Could you repeat all of the entries below word for word, apart from the pictures?

--- Dataset records ---

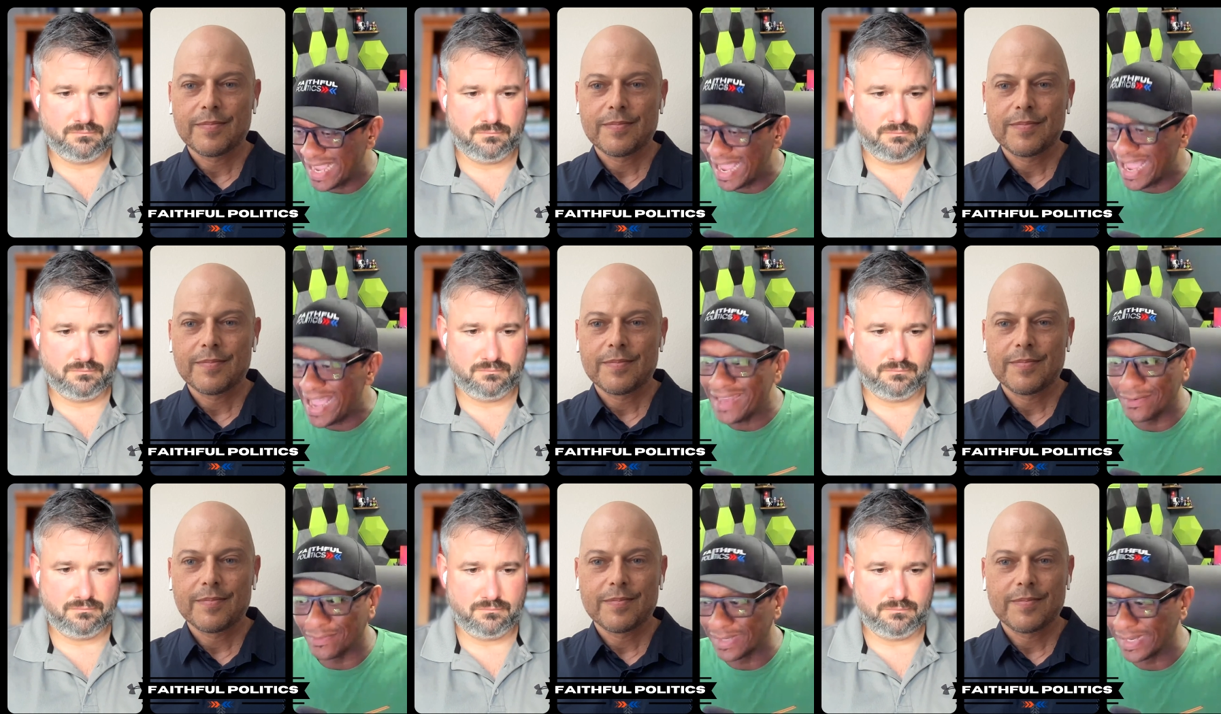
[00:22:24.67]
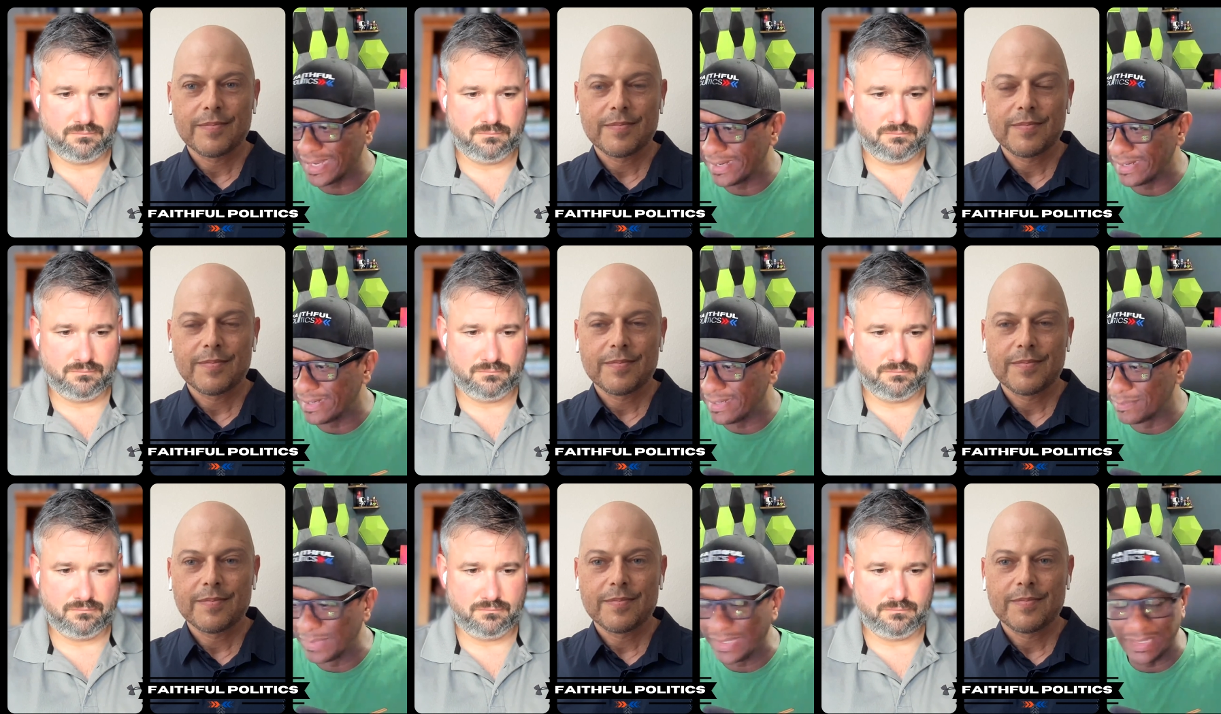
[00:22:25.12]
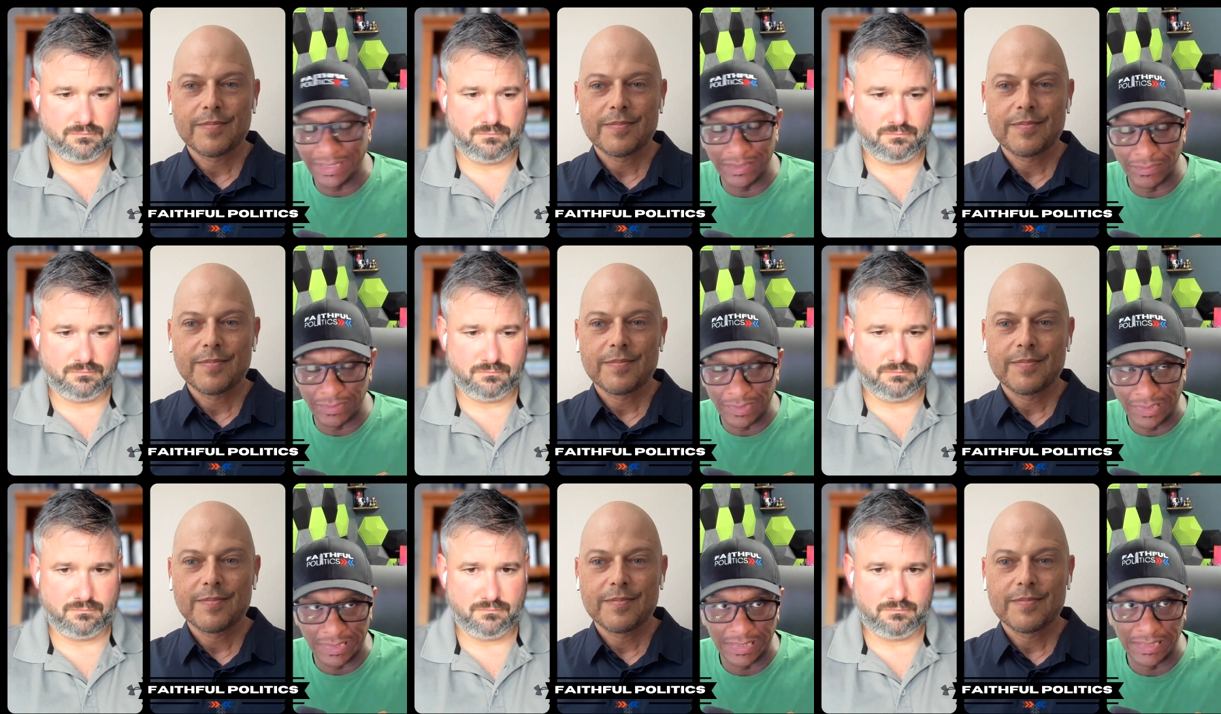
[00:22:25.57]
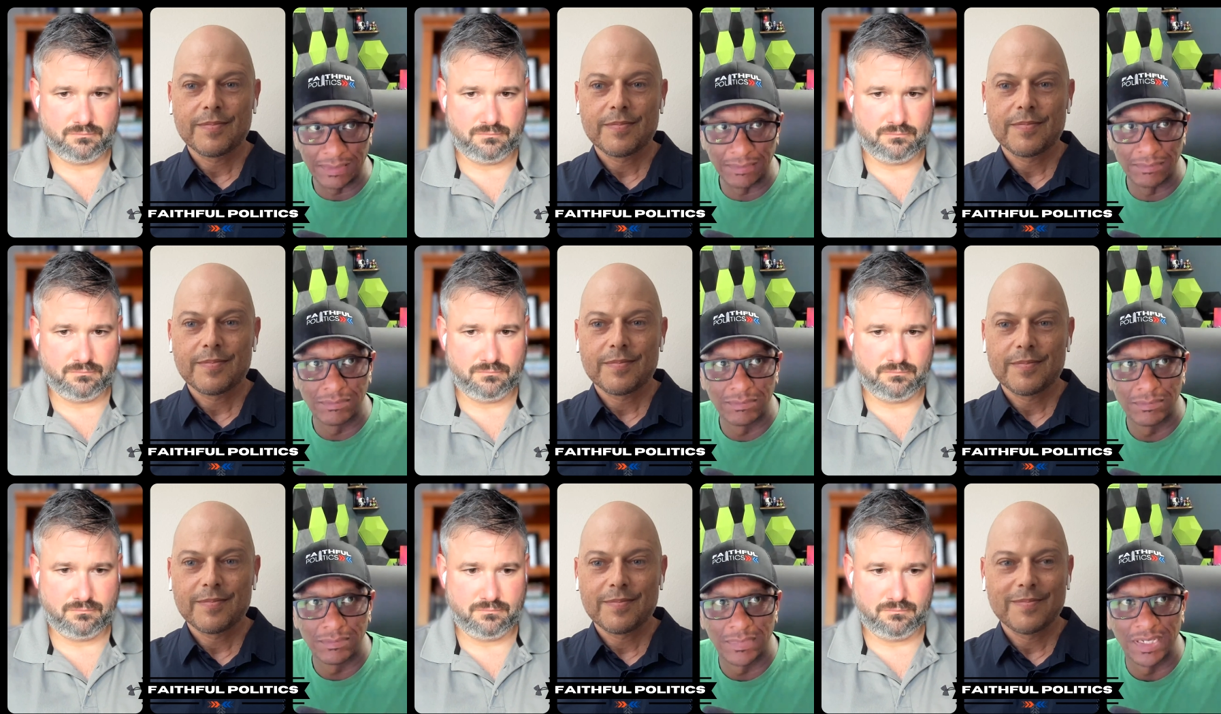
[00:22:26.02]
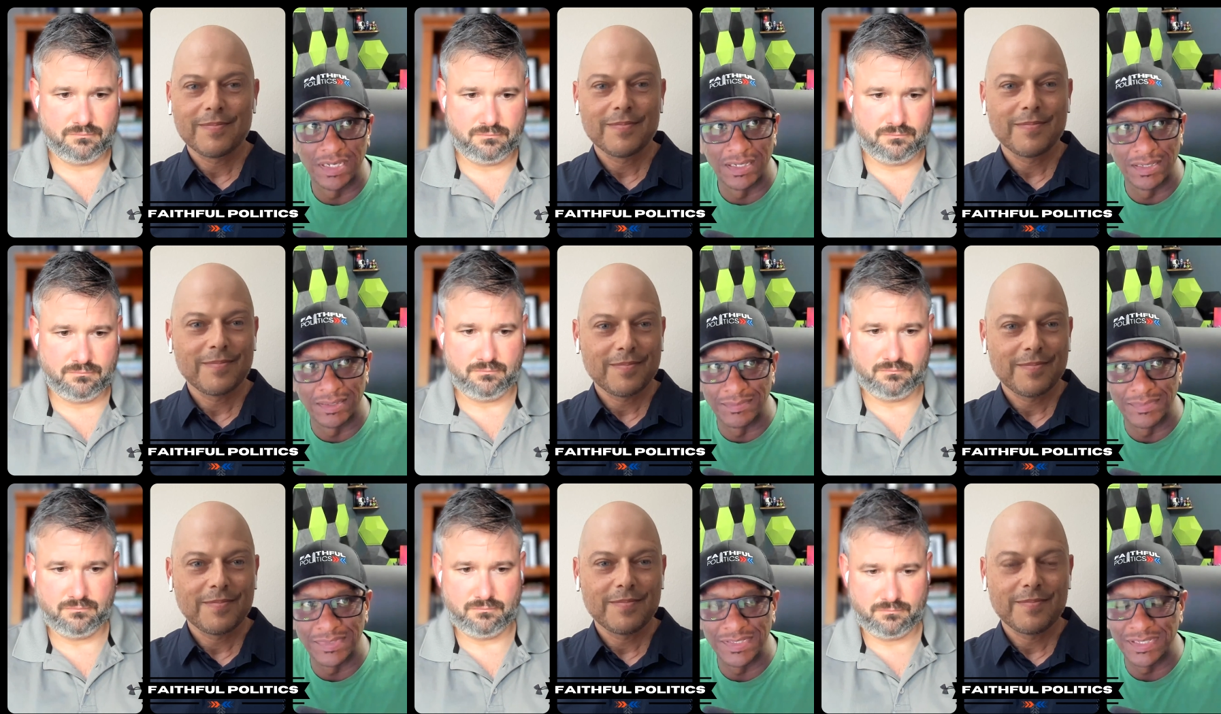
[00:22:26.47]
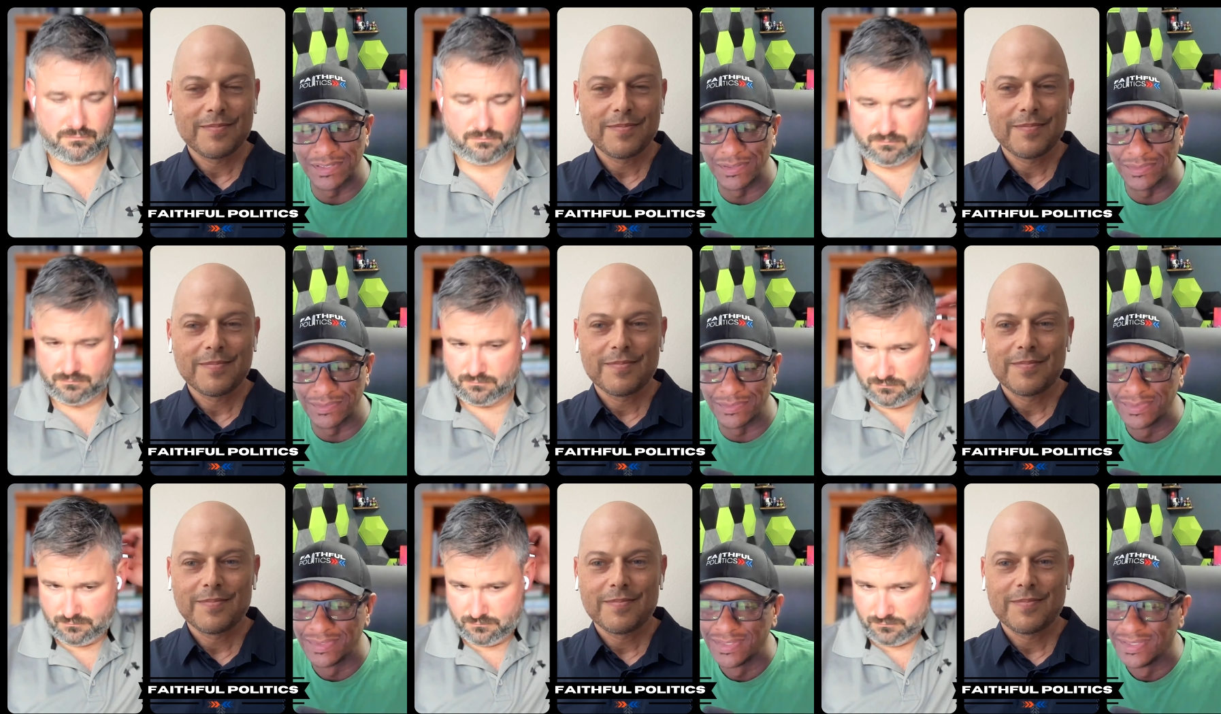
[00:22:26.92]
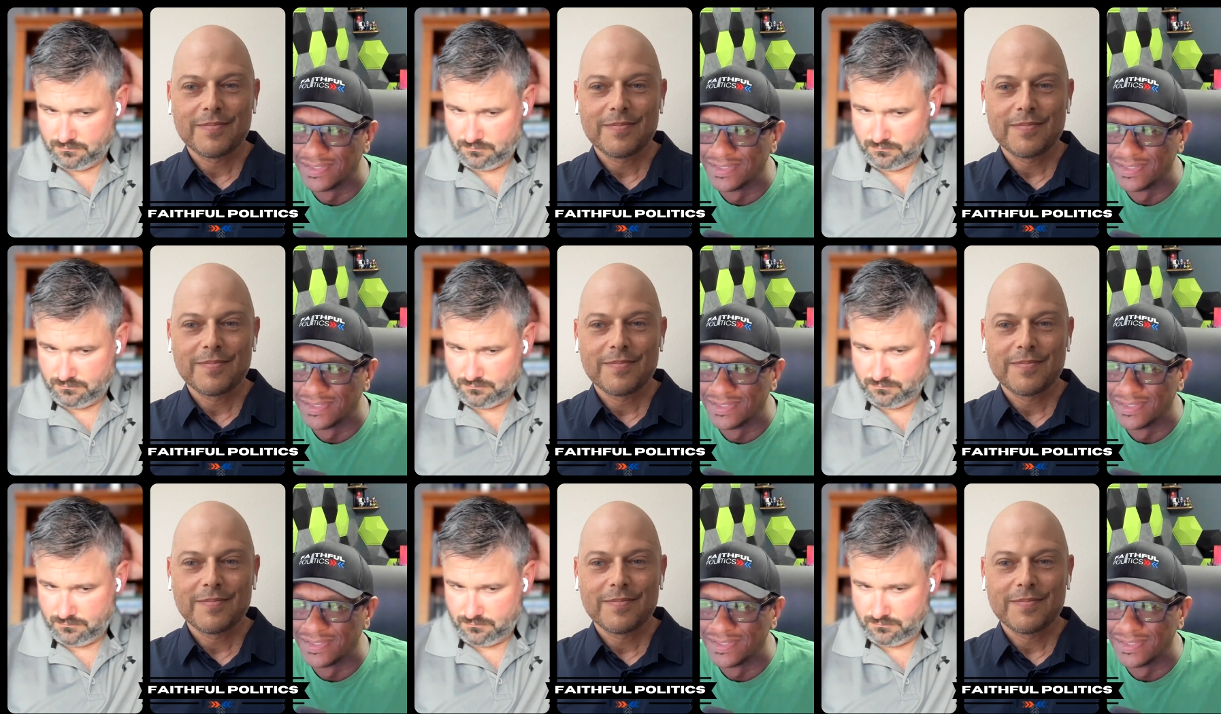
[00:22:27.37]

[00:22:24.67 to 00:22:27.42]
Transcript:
Speaker 1: I don't hate anybody really. Um, so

---

Finished exercise:
[00:22:24.67]
[00:22:25.12]
[00:22:25.57]
[00:22:26.02]
[00:22:26.47]
[00:22:26.92]
[00:22:27.37]

[00:22:24.67 to 00:22:27.42]
Transcript:
Speaker 1: I don't hate anybody really. Um, so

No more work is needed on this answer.